Russell LJ applied the case of Hare v Nicholl [1966] 2 QB 130, and asserted on that authority that options represent a special case, and that the grantee (here, the plaintiff) must comply strictly with the conditions stipulated for exercise by the offeror (the defendant in this case). As this had not happened, the claim failed. He then went on to consider the position in relation to the postal rule generally (which he referred to as "the roundabout path to the same result"). In relation to this he concluded based upon earlier authorities that although the postal acceptance rule was a rule of general application, it did not apply when there are express terms in the offer which exclude it, and this includes excluding it by implication where the offer specifies that acceptance must reach the offeror.

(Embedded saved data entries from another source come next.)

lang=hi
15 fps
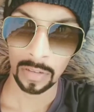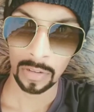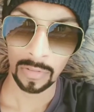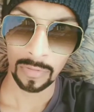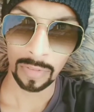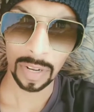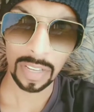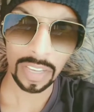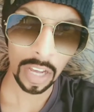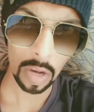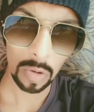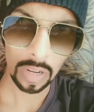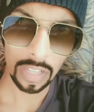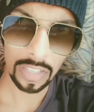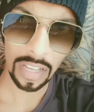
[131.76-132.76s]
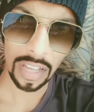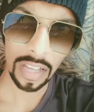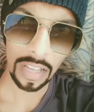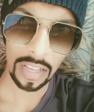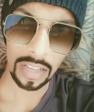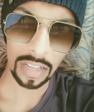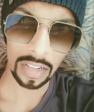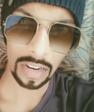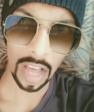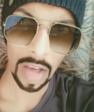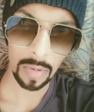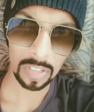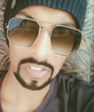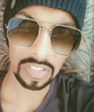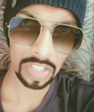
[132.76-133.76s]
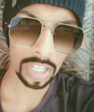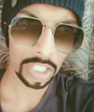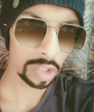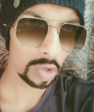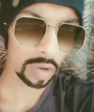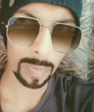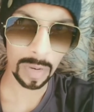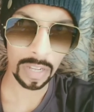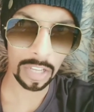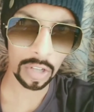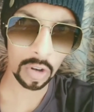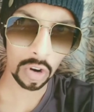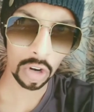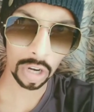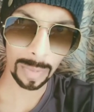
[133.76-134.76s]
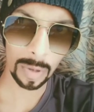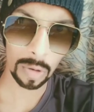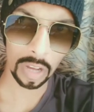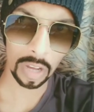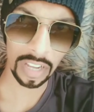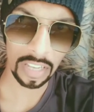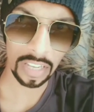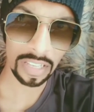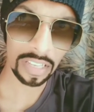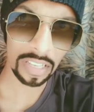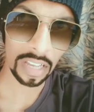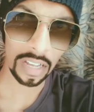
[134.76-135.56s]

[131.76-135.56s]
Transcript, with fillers: फिर क्या होना था रावण सीता जी को अपने हीरो होंडे पे उठा के ले गयाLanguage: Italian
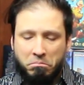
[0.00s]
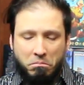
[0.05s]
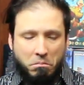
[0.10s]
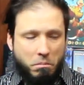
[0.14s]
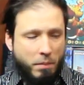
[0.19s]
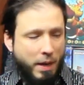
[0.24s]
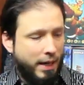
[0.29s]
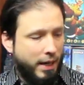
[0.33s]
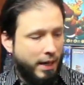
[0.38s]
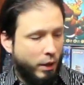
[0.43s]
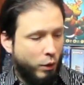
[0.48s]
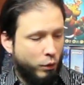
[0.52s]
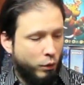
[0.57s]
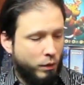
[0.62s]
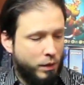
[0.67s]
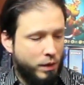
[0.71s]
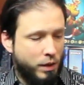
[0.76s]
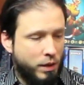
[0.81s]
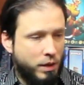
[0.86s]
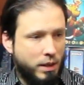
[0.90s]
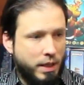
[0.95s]
belle
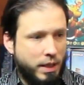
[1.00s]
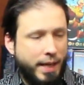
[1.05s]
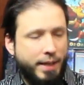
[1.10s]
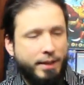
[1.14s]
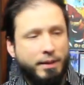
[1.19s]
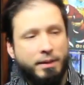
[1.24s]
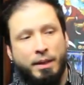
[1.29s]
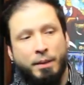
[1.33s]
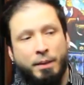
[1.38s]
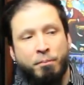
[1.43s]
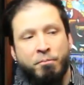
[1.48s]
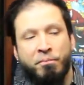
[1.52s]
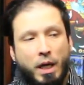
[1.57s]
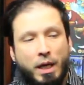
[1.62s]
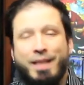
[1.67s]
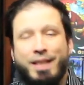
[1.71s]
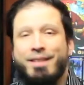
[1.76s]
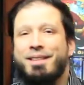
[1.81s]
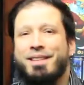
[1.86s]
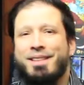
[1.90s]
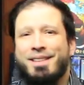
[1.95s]
consistenti.
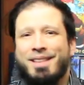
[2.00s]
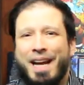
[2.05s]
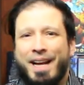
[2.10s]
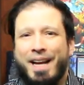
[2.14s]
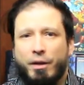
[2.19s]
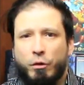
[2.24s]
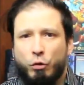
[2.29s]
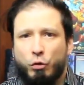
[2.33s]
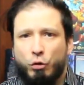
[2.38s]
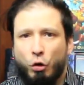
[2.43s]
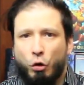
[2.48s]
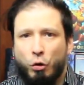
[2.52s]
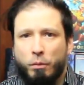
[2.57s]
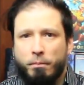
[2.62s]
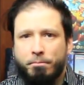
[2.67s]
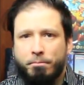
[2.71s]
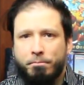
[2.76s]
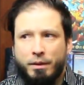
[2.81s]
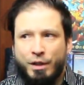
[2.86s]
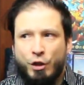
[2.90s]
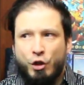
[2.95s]

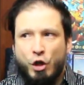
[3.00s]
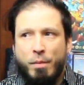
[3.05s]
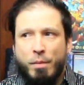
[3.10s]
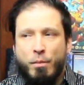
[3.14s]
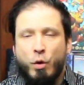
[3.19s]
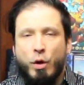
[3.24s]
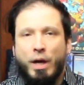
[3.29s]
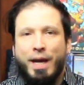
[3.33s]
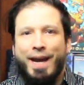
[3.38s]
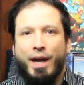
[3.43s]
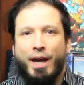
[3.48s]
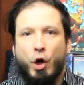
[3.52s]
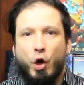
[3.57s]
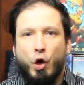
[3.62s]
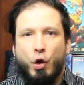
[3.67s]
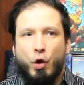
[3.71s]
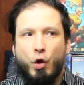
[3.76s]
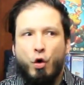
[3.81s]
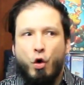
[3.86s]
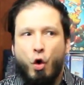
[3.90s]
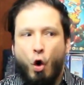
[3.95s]
L'inserto diciamo che è
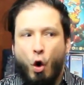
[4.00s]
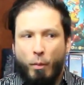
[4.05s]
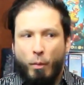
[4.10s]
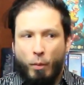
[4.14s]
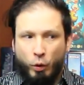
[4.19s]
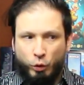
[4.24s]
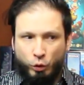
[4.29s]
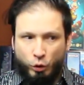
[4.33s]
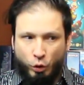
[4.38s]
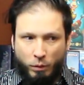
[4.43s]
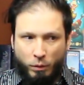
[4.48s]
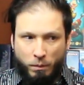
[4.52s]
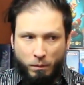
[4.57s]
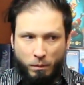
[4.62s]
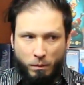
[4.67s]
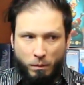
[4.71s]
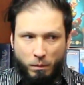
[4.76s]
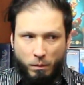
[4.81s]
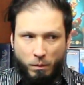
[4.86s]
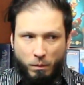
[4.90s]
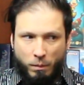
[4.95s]
comodo,
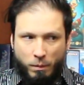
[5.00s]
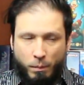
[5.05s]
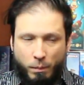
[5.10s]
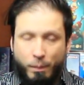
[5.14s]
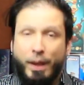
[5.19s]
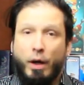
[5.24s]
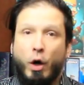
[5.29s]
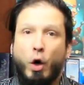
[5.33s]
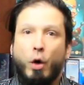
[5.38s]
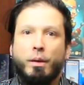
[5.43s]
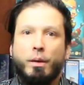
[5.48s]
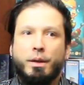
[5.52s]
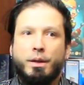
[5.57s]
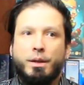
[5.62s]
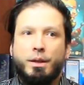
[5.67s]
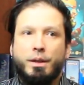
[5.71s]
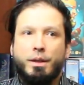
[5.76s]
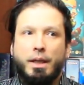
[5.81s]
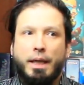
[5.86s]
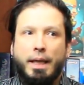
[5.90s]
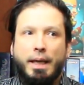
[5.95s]
però
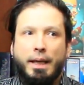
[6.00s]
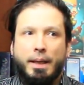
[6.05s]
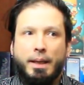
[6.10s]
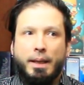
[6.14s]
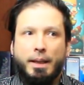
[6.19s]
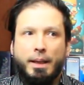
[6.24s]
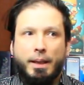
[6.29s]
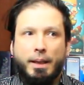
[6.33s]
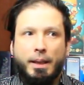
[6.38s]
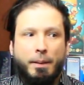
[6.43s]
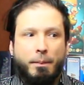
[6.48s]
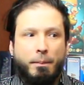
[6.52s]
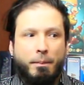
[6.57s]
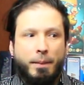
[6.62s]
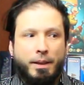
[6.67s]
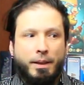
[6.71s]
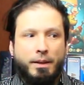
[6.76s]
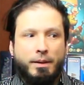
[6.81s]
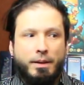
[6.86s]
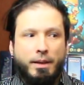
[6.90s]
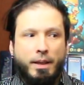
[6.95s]
se eh,
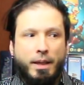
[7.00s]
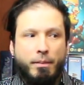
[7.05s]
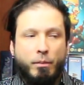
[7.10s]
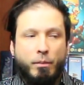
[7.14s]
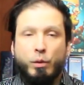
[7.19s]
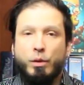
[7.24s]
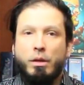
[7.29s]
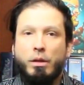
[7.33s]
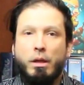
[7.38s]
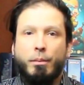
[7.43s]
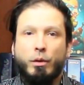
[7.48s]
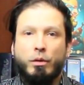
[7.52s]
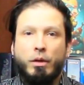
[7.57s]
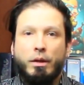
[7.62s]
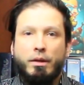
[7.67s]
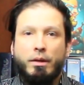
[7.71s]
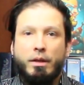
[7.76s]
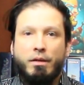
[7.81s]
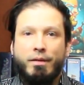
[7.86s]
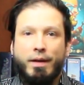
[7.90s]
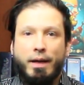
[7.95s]
metti le bustine
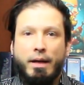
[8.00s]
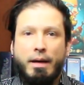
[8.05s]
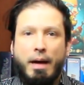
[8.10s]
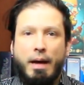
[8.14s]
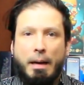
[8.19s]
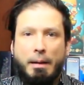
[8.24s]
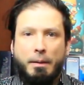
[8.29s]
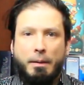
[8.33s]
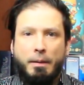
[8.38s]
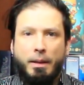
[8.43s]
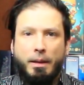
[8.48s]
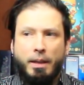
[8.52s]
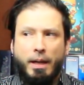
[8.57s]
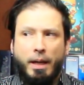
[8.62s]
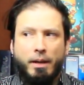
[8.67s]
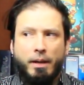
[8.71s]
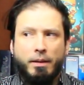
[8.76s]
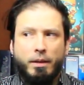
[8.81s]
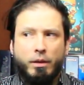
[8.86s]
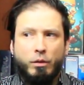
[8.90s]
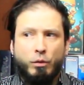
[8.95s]
protettive alle carte, le
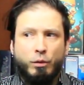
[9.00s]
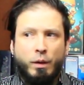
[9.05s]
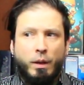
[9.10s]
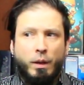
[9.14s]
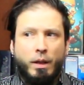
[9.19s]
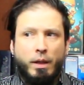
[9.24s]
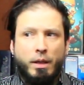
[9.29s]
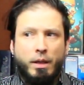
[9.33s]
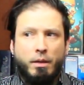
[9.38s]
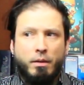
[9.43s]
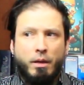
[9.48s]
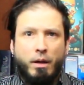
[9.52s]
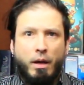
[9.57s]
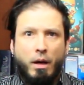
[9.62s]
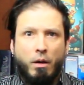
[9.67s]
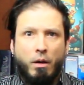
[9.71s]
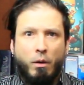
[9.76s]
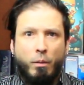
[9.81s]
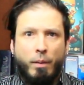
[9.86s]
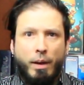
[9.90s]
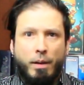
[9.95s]
carte non ti
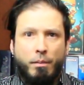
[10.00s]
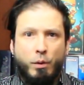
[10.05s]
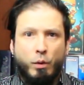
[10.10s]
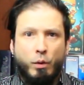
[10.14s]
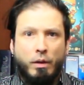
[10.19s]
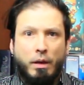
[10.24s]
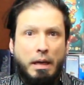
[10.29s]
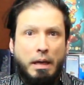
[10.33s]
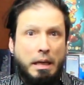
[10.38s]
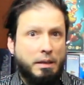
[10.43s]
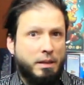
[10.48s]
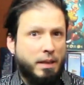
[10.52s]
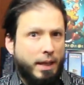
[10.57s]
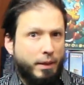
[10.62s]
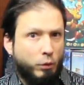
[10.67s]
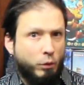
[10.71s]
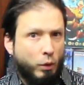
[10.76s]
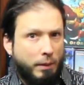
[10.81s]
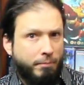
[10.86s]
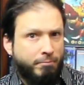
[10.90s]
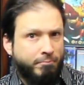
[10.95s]
rientreranno mai più nella
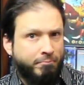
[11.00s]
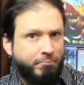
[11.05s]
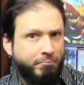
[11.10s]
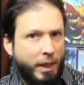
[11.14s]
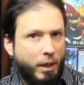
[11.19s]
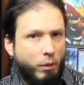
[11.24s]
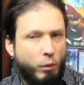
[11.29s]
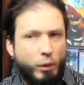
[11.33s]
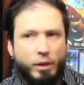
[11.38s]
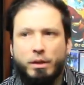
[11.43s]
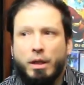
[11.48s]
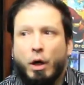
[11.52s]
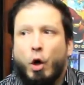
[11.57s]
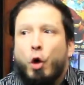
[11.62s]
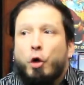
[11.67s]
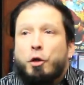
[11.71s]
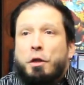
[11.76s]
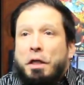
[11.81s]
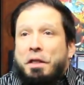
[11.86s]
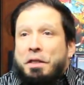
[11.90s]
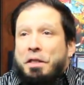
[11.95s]
scatola. E questa
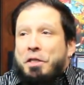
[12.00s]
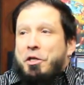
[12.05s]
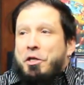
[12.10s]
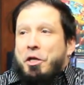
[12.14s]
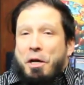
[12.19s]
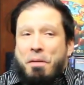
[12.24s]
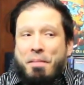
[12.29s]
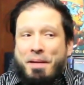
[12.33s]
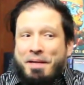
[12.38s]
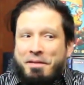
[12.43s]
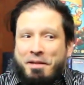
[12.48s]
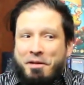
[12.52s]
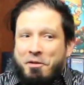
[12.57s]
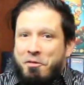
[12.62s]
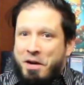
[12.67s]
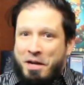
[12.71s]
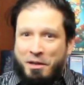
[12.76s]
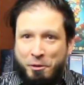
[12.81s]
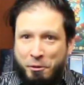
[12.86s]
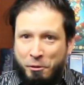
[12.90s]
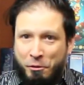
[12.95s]
cosa sinceramente
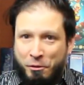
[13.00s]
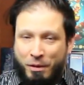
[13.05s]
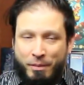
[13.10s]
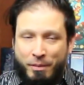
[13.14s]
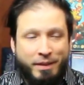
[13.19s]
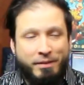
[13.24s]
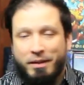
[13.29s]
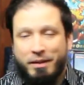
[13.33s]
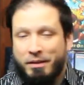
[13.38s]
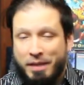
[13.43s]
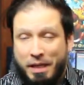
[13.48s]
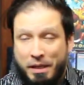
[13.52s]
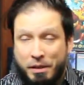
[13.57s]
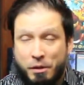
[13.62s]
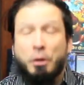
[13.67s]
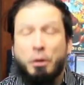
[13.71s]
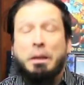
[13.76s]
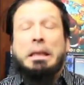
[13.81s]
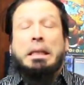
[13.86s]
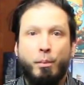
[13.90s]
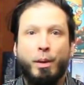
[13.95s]
non ha assolutamente
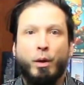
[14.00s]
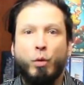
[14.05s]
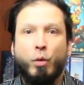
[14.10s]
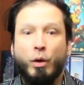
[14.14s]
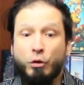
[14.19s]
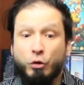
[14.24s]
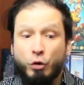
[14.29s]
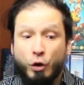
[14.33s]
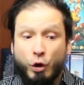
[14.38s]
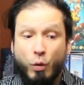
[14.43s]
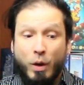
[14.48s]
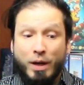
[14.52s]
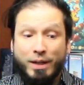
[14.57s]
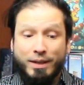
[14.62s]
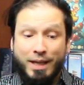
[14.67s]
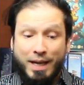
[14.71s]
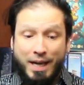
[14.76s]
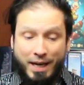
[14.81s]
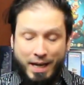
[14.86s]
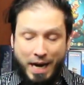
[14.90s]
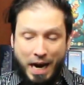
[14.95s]
senso. Per quanto
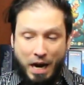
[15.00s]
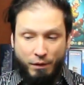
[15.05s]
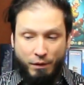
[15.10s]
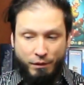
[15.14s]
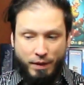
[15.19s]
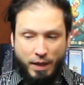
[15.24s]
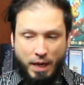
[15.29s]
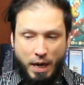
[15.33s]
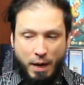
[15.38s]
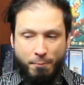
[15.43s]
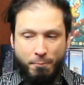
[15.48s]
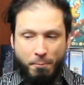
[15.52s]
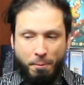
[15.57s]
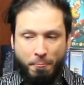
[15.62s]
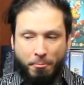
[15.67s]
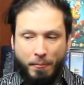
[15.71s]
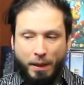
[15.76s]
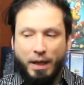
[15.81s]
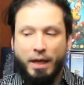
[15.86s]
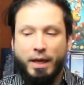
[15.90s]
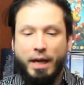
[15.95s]
riguarda la grafica,
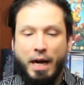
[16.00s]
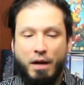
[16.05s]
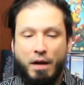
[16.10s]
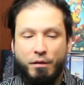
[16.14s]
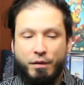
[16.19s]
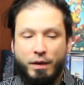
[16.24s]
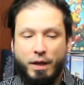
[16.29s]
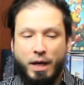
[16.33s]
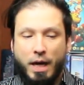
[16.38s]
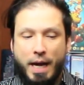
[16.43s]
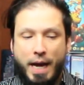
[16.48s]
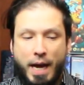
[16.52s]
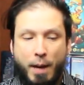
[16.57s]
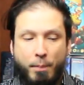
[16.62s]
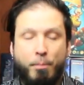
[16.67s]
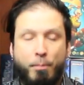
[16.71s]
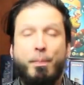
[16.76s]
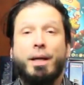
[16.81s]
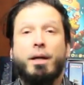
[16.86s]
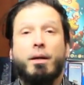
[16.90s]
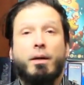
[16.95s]
la grafica è
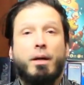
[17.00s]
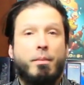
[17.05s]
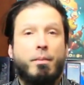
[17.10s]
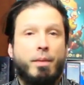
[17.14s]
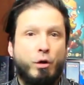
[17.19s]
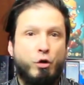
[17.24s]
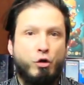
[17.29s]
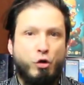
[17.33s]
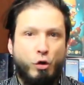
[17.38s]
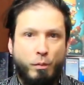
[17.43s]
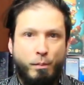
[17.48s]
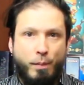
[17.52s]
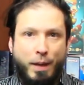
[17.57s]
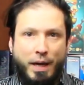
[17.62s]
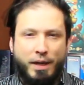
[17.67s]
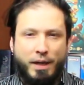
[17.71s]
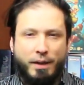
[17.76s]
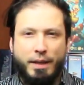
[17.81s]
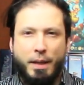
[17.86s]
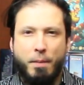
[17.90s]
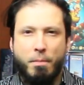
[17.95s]
per la maggior
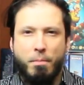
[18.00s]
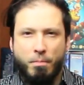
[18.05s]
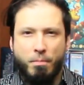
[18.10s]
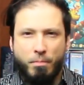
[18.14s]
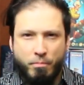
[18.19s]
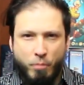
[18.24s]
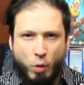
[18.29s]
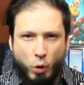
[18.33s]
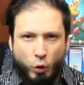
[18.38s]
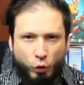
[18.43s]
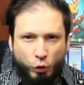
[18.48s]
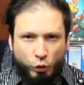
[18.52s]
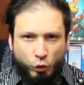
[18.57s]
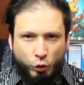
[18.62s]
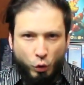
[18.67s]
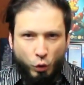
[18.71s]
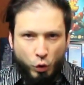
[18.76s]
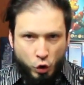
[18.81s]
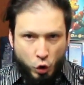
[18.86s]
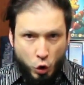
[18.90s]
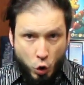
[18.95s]
parte
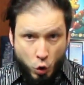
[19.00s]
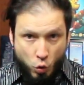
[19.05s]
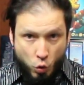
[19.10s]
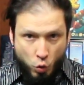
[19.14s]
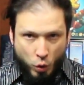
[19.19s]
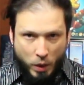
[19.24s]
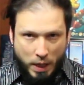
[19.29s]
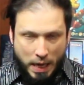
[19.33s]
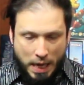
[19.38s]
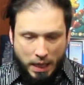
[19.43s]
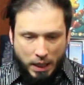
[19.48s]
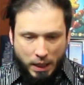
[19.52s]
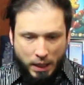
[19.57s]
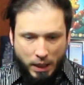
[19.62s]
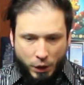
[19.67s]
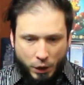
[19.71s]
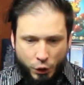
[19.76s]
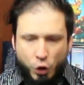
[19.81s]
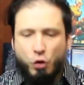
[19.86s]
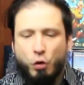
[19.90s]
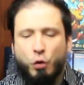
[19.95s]
molto scura.
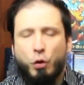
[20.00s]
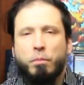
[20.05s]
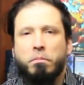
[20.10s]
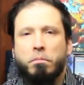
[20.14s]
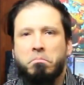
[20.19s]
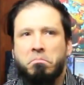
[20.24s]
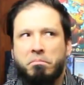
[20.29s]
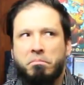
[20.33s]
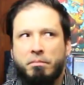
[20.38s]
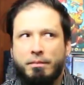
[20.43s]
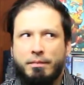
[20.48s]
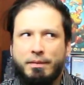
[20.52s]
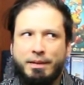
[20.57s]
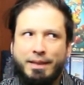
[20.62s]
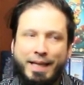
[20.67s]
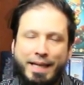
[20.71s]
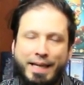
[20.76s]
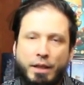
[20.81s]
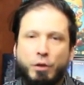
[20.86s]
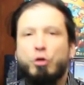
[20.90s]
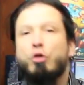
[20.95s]
Ci sono mm,
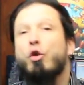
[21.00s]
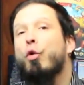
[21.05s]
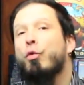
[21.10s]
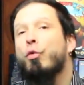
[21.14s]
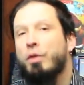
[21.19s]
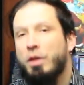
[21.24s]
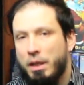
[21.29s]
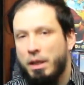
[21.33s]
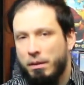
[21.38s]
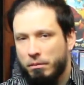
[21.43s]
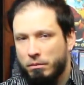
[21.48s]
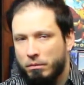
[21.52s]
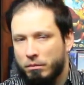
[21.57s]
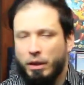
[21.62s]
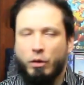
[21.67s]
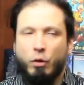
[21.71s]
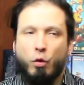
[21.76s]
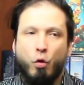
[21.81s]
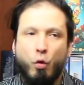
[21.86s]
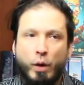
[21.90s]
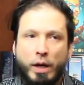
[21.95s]
dei sogni
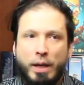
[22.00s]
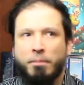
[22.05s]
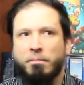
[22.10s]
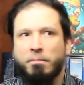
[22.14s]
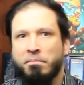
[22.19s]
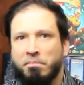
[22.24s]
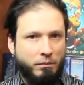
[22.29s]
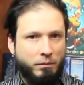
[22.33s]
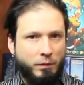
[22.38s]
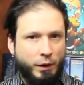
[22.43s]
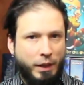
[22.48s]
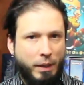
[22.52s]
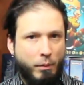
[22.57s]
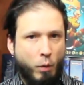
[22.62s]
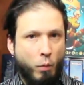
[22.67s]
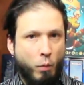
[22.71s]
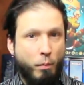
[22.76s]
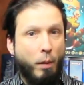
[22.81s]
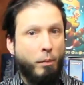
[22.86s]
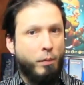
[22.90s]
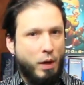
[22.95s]
in cui siamo
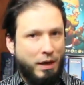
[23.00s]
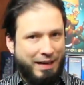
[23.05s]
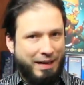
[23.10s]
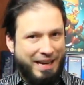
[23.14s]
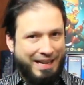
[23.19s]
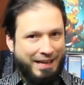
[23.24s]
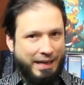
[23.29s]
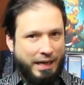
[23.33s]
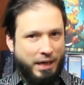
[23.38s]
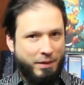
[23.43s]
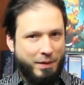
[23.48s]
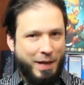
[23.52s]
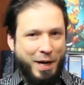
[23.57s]
un po' più allegri,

The Court also suggested obiter dictum that the rule ought not to apply in cases where its application would produce manifest inconvenience and absurdity. More broadly, the Court states that the rule does not apply if when looking at all the circumstances, it is apparent that the parties could not have intended a binding agreement until notice of acceptance was communicated to the offeror.

Russell LJ added that although the parties had had a telephone conversation, this did not constitute the requisite notice of acceptance as laid out in the offer.

Lawton LJ gave a concurring judgment.

==Significance==
This case set a precedent for overriding the postal rule.